Watching the film, one gets the inescapable feeling that this may very well be the last time that we’ll see De Niro, Pesci and Pacino on screen together, these three bastions and the key crime movie director putting on to the screen something about their legacy and their work in the genre in a way that feels almost unbearably sad and elegiac.

They’re still with us, yes, but time waits for nobody in the end, and they aren’t getting any younger. I realise they may sound dreadfully maudlin, but there’s something about The Irishman that truly feels like not only the last word in the genre from these four, but maybe the last word in the genre itself.

The film feels as if it’s functioning as a goodbye to the genre from the four guys whose work has had the most profound impact on it; together they’ve starred in or directed The Godfather Trilogy, Goodfellas, Once Upon a Time in America, Scarface, Casino, Carlito’s Way and Heat, their work, their performances and their direction defining and impacting on the genre, and in American cinema in a way that has been truly unforgettable.

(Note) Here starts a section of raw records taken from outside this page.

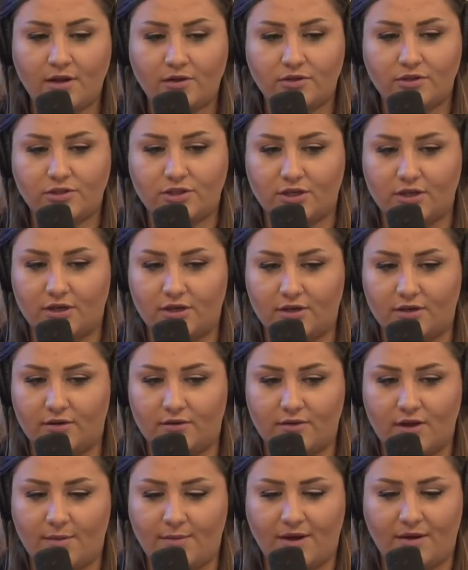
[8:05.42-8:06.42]
not sure.
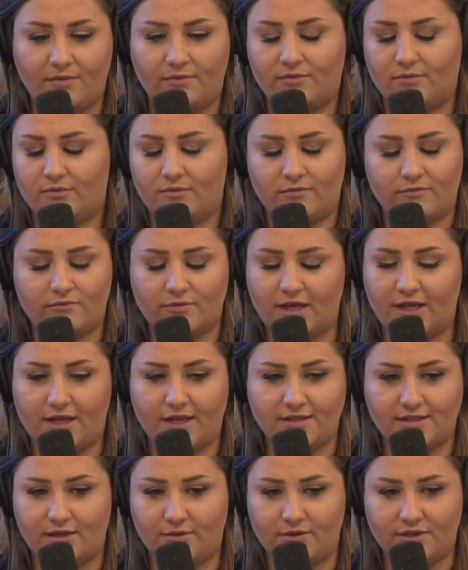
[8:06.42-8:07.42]
I mean, like
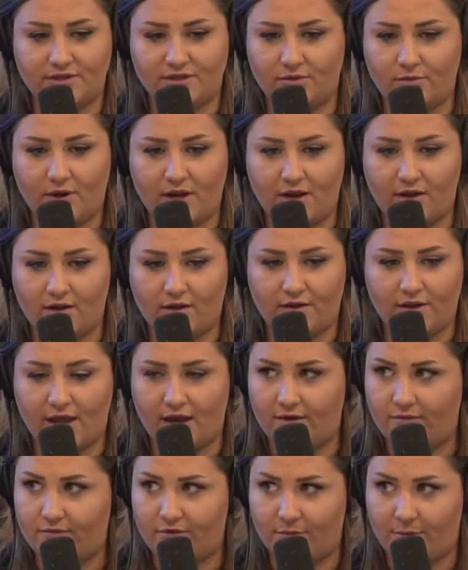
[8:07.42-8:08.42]
I said, we're still waiting on
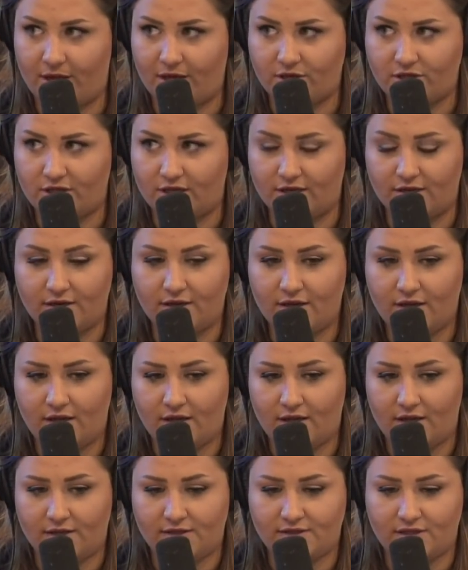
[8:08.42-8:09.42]
that information.
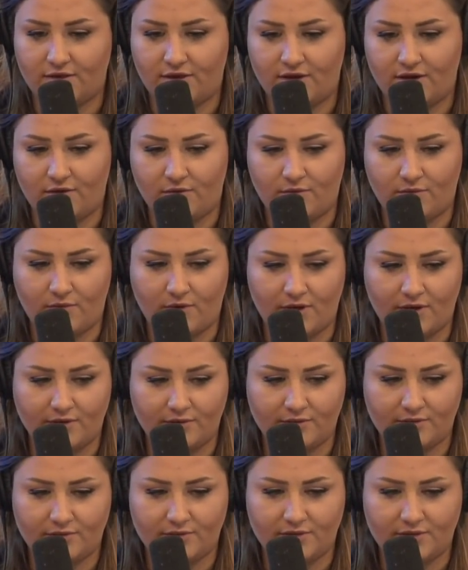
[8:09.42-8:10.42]
Yeah. So I don't want
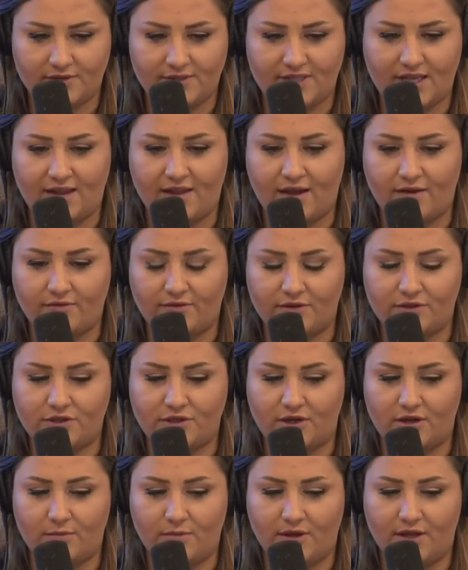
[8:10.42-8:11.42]
to say that for
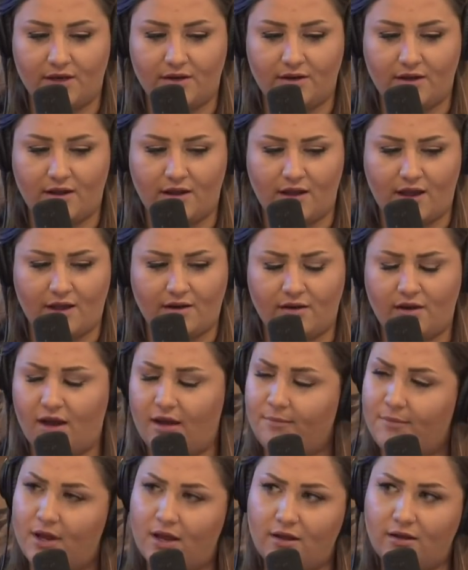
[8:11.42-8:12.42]
sure, but I
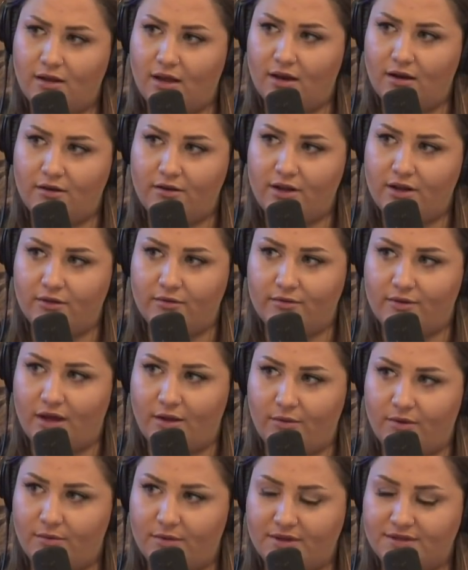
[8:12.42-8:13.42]
don't know. I
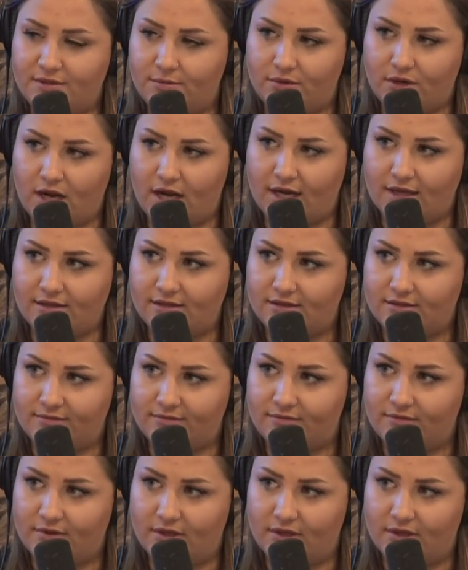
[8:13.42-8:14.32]
wouldn't be surprised.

It gives The Irishman an unforgettable poignancy; the film ends with Pacino’s character assassinated, Pesci making his way to church before his death and De Niro alone, nothing but his memories and an open door to keep his company, with death on the way.

It brings to an end an incredible piece of work. It may very well bring to an end a brilliant legacy in American filmmaking and we may never see the like of it again.